Pillé par le Barça et Arsenal, Dortmund peine à suivre le rythme. © PHOTO: AFP

(AFP) - «D'ici avril, le Bayern va manquer de défis», s'inquiète lundi le magazine du football Kicker: «Comment maintenir la pression dans le groupe? Pas facile, alors que le sixième titre de champion consécutif est quasiment dans la poche, et qu'il n'y a aucune semaine à deux matches en mars, en dehors du match retour à Istanbul» en Ligue des champions contre Besiktas, en principe une formalité après la victoire 5-0 à l'aller.

Samedi, le Bayern a concédé un match nul 0-0 à domicile au Hertha Berlin en championnat. Sans aucune conséquence, puisque les Bavarois comptaient 19 points d'avance sur leur dauphin Dortmund avant cette 24e journée.
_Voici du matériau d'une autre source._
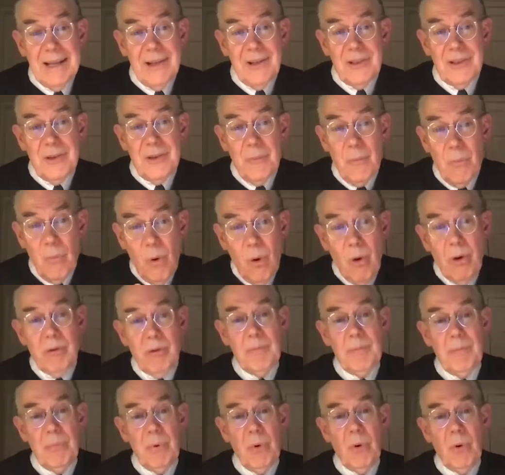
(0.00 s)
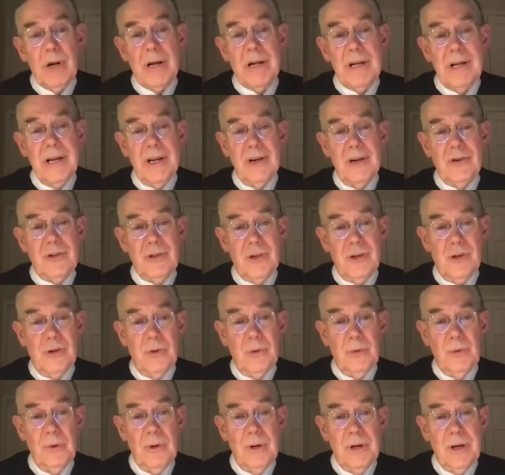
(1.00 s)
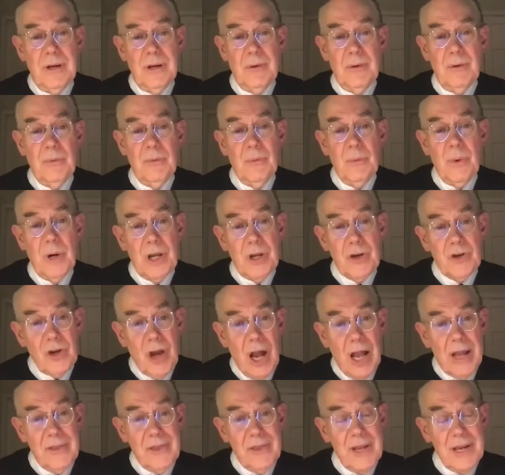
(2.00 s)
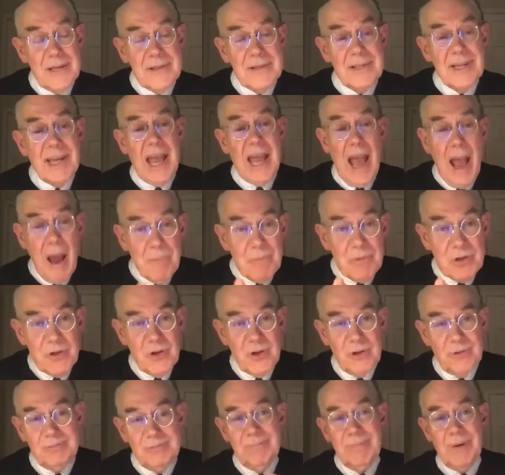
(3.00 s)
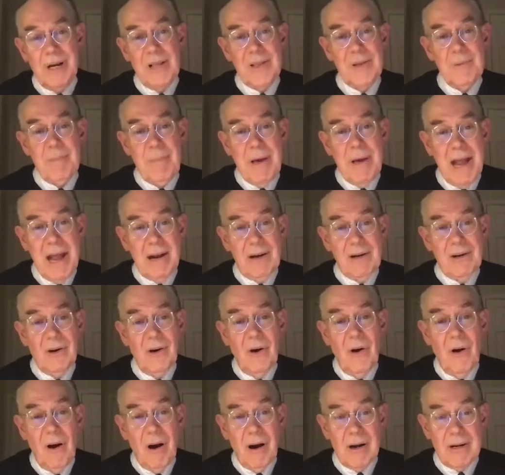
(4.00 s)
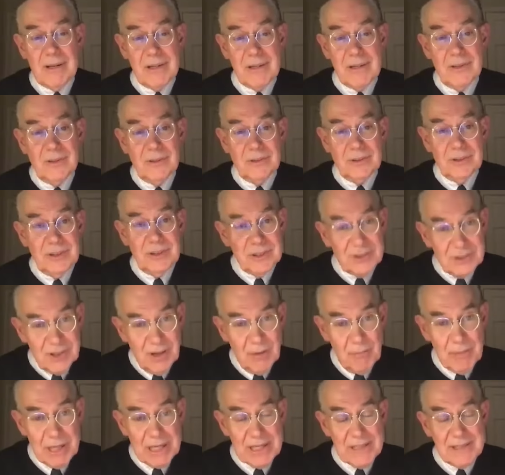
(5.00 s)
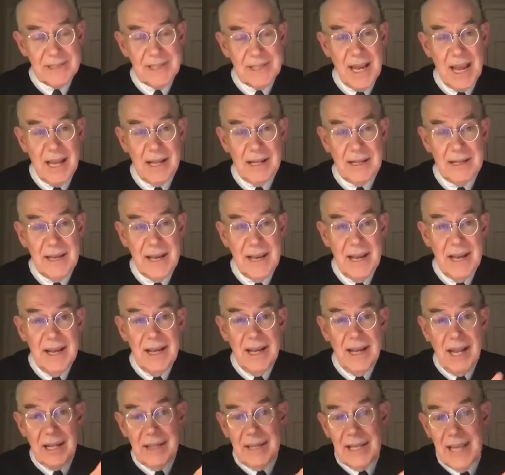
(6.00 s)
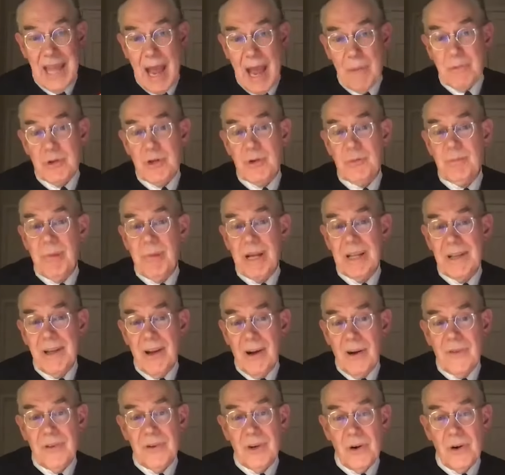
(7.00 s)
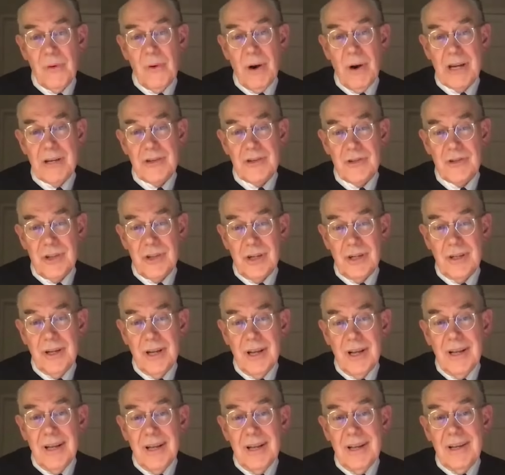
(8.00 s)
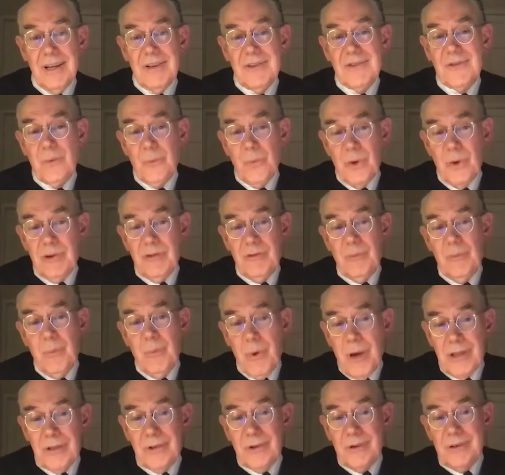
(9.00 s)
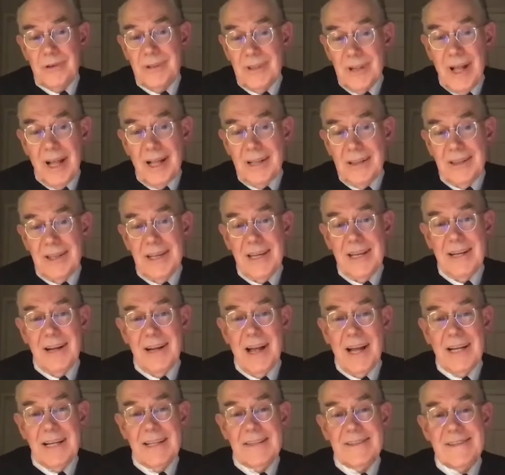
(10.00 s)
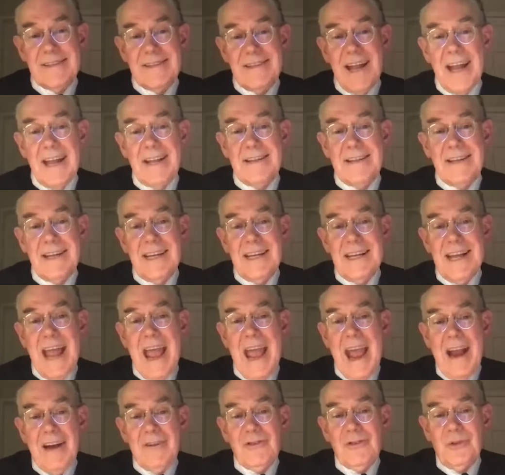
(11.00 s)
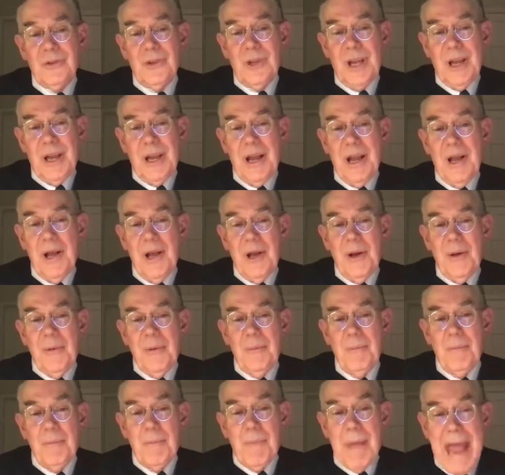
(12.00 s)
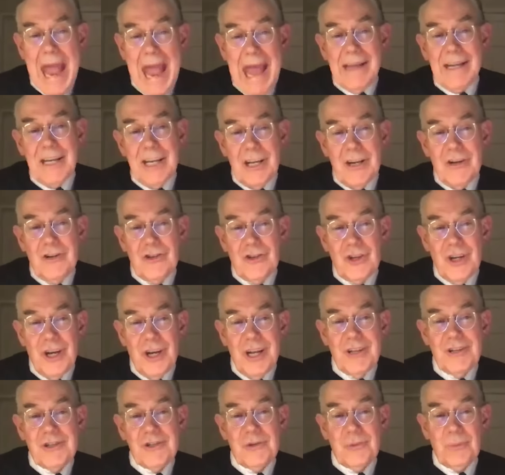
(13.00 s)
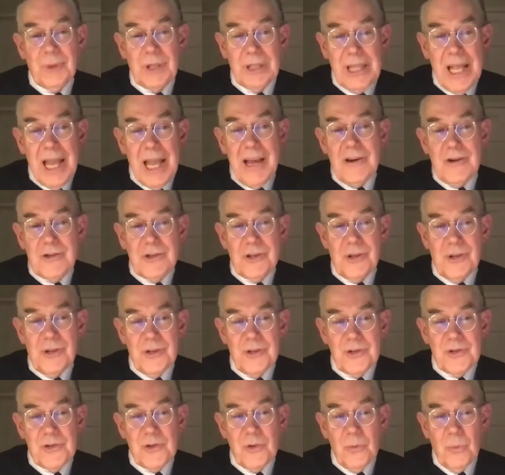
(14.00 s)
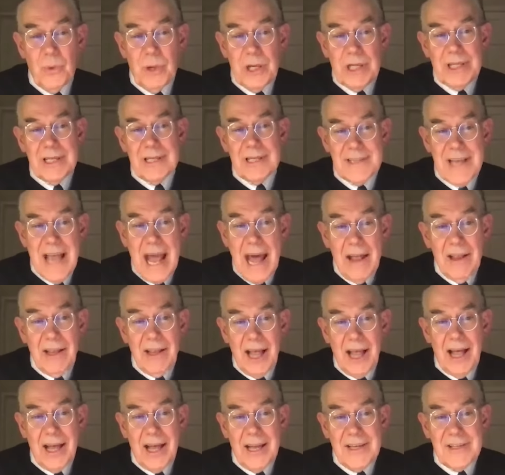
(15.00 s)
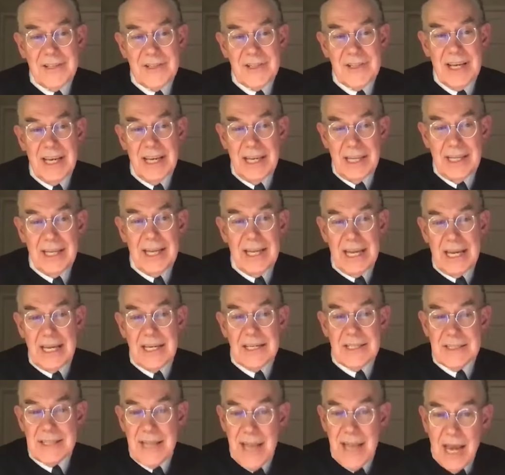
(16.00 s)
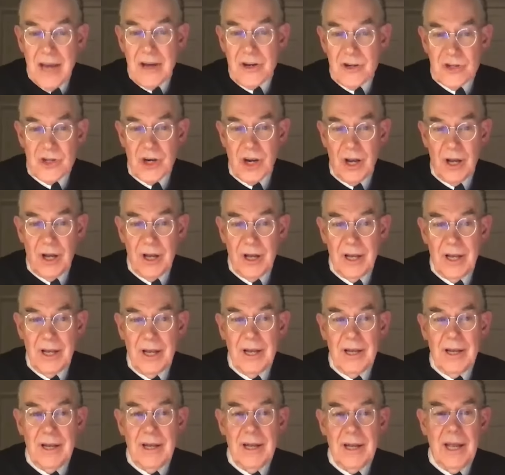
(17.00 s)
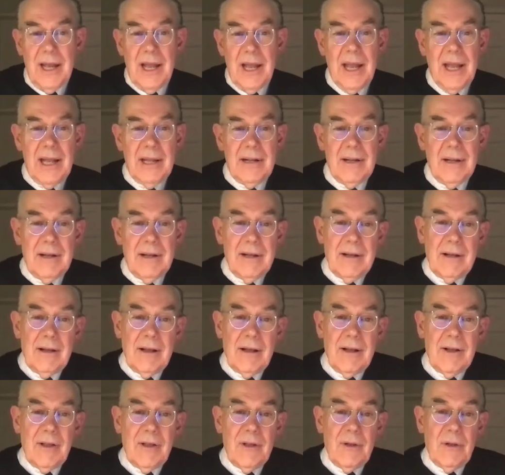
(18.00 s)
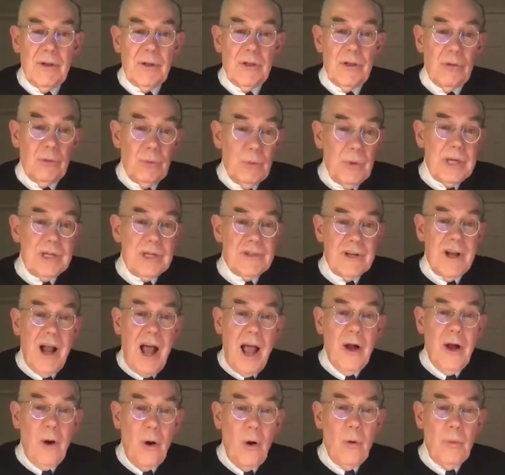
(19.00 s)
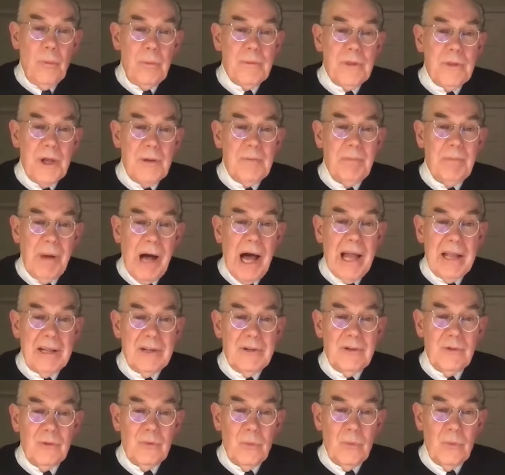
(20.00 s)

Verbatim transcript: The more important issue, which I think is captured by the Packer article to some extent and captured by the other question, is the one of whether or not the United States can actually manage its relations with its allies in East Asia. And the reason I hope that Biden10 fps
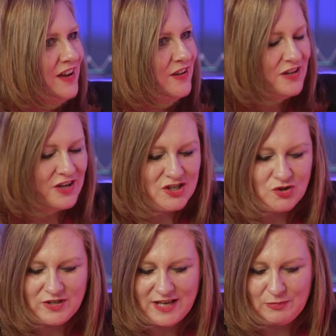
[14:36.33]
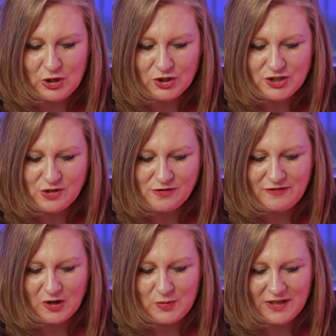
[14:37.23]
I enjoyed that part two
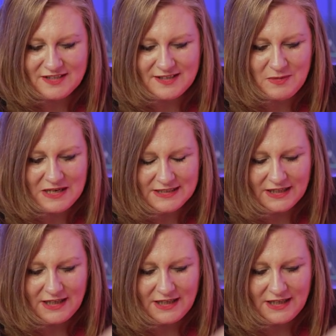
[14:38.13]
of helping SMEs.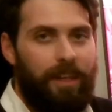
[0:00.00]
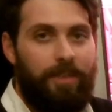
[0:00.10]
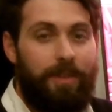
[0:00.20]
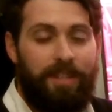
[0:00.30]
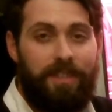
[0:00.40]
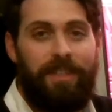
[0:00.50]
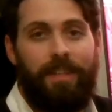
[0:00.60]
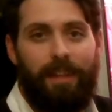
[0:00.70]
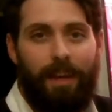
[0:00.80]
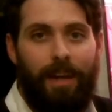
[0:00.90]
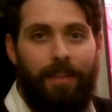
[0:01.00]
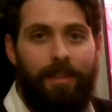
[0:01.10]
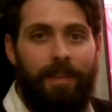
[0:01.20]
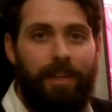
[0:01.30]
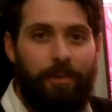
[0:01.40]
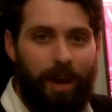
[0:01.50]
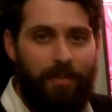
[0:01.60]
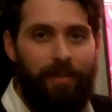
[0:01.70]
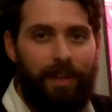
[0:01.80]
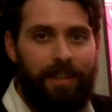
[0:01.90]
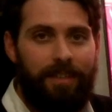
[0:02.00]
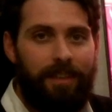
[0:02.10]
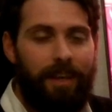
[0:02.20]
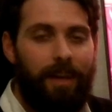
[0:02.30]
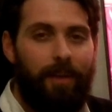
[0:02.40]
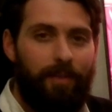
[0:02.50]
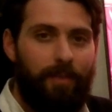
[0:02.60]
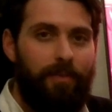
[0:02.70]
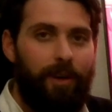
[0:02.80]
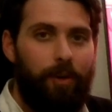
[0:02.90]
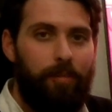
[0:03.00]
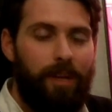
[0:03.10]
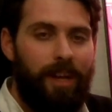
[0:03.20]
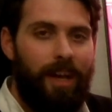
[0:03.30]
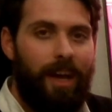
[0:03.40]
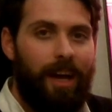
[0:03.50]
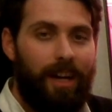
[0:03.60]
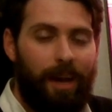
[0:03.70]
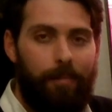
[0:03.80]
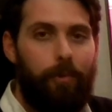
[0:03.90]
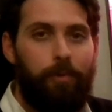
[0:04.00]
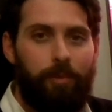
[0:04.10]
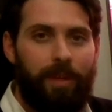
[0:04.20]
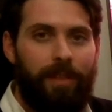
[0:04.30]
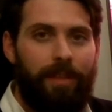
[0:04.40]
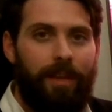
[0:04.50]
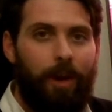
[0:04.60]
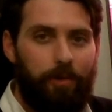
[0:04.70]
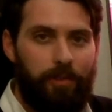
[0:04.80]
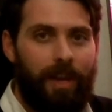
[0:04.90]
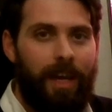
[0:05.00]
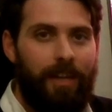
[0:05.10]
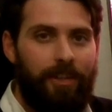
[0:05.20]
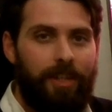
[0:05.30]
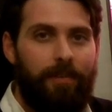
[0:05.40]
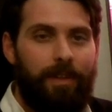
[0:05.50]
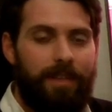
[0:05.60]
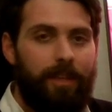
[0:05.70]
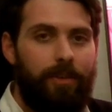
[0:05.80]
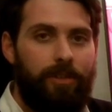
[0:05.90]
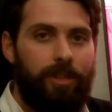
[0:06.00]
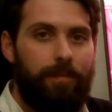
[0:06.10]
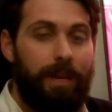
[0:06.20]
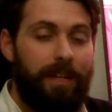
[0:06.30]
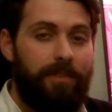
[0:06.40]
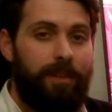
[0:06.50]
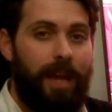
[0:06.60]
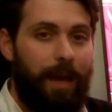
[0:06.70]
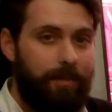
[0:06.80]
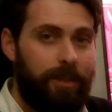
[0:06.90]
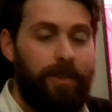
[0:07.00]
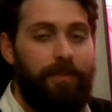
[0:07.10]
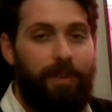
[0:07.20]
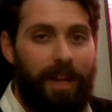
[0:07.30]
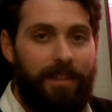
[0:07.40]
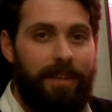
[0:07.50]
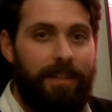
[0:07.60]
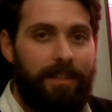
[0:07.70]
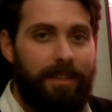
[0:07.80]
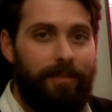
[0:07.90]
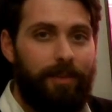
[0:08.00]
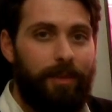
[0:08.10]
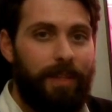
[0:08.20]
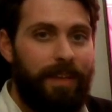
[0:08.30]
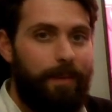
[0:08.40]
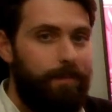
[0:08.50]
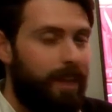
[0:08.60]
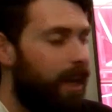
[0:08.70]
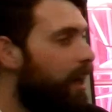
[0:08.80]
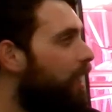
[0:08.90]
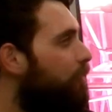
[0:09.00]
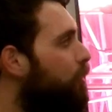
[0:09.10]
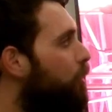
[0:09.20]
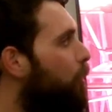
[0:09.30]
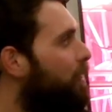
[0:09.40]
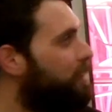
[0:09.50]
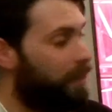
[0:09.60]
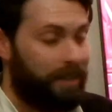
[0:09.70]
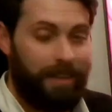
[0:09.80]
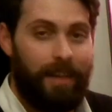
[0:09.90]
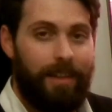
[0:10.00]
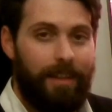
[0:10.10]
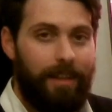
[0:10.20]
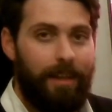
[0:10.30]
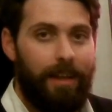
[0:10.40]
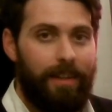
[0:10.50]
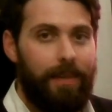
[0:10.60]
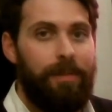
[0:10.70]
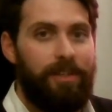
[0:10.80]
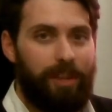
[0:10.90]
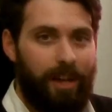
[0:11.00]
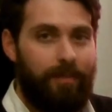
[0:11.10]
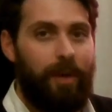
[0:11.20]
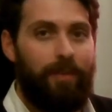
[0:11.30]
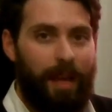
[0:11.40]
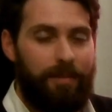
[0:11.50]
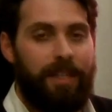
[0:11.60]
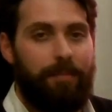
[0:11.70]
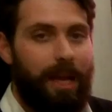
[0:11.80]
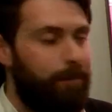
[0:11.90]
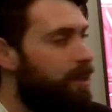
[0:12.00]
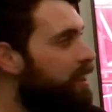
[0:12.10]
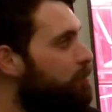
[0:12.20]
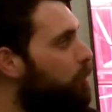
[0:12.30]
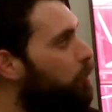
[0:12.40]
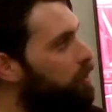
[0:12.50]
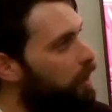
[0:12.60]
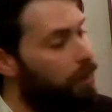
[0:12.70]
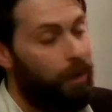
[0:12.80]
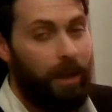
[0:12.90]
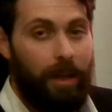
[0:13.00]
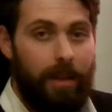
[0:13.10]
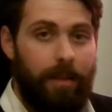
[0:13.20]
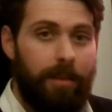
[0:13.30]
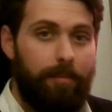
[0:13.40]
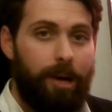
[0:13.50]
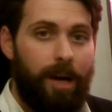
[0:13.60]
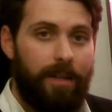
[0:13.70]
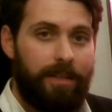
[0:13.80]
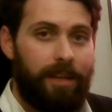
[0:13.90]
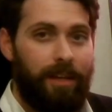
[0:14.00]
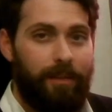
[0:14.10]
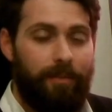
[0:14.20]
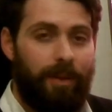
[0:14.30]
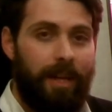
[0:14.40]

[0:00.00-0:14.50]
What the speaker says: So as you can see there, the graphics of the film coupled with the Ultra HD resolution makes absolutely fantastic viewing. If you notice, like I said, the image kind of overlaps in the black bars, but also the bars kind of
«Quand on a autant de marge, on manque un peu de mordant», déplore l'ancienne gloire du Bayern Dieter Hoeness (frère du président Uli Hoeness): «Cette avance énorme est un problème pour la Bundesliga, mais aussi pour le Bayern».

Au fil des saisons, l'écart semble se creuser entre le «Rekordmeister» et les autres. Cette année, les Munichois sont les seuls Allemands en huitièmes de finale de la compétition reine. Dortmund et Leipzig jouent l'Europa League.

Hoffenheim, quatrième du championnat en 2016/2017, a volé en éclats contre Liverpool au tour préliminaire de la Ligue des champions, avant d'être éliminé en phase de poule de l'Europa League.

«Nous allons droit dans le mur»

«Ce que nous avons vu dans les compétitions européennes n'est que le début. Nous allons droit dans le mur», met en garde l'ex-international Mehmet Scholl, consultant redouté pour son franc-parler, qui met notamment en cause la formation des jeunes en Allemagne.

Paradoxalement, le Bayern est partiellement responsable de cette baisse de niveau. Depuis un an seulement, cinq néo-internationaux (Rudy, Süle, Wagner, Goretzka et Gnabry, actuellement prêté à Hoffenheim) ont été arrachés à leurs clubs d'origine et attirés à Munich. Les Bavarois procèdent ainsi depuis des années, privant leurs rivaux de leurs meilleurs éléments saison après saison.

C'est cependant dans les livres de compte qu'il faut chercher les vraies raisons de la crise. Avec ses règles de gestion vertueuses, la Bundesliga a perdu le contact avec les géants européens financés généreusement par des oligarques russes, le Qatar ou des investisseurs chinois ou américains.

Dortmund s'est fait arracher en six mois ses deux meilleurs attaquants Ousmane Dembélé, parti à Barcelone pour 105 millions, et Pierre-Emerick Aubameyang, recruté par Arsenal pour 64 millions.

Dans le même temps, le plus gros achat de la Bundesliga a été Corentin Tolisso, arrivé au Bayern pour 47,5 millions. Hors Munich, le transfert record cette saison a été celui de Yarmolenko à Dortmund, pour 25 millions. Très, très loin de la valse des étiquettes records au PSG, en Espagne, et surtout de la richissime Premier League.

Ouverture aux investisseurs

«Cela doit être un signal d'alarme, lorsqu'on voit que les grands clubs anglais nous envoient leurs jeunes joueurs en Bundesliga, parce qu'ils n'ont pas leur place en Premier League», lance l'ancien sélectionneur national Berti Vogts: «Reece Oxford ne jouait pas à West Ham, et à Mönchengladbach c'est un titulaire indiscutable. Chelsea a juste prêté Batshuayi à Dortmund, et d'un seul coup il devient une des vedettes de la Bundesliga!»

Pour tenter de combler le fossé, la Ligue allemande (DFL) s'apprête à provoquer une mini-révolution en démantelant, sans doute d'ici à la fin de l'année, la sacro-sainte règle dite du «50+1», qui interdit à un investisseur d'acquérir plus de la moitié des parts d'un club professionnel.

«Si nous voulons être compétitifs, il nous faut accepter jusqu'à un certain point les règles du jeu économique», a lancé le patron de la DFL Christian Seifert, qui rêve de reconstituer en Bundesliga une élite de quelques clubs qui tiendraient le choc en Europe sur le long terme. Et à l'occasion serviraient de sparring-partners acceptables pour le Bayern.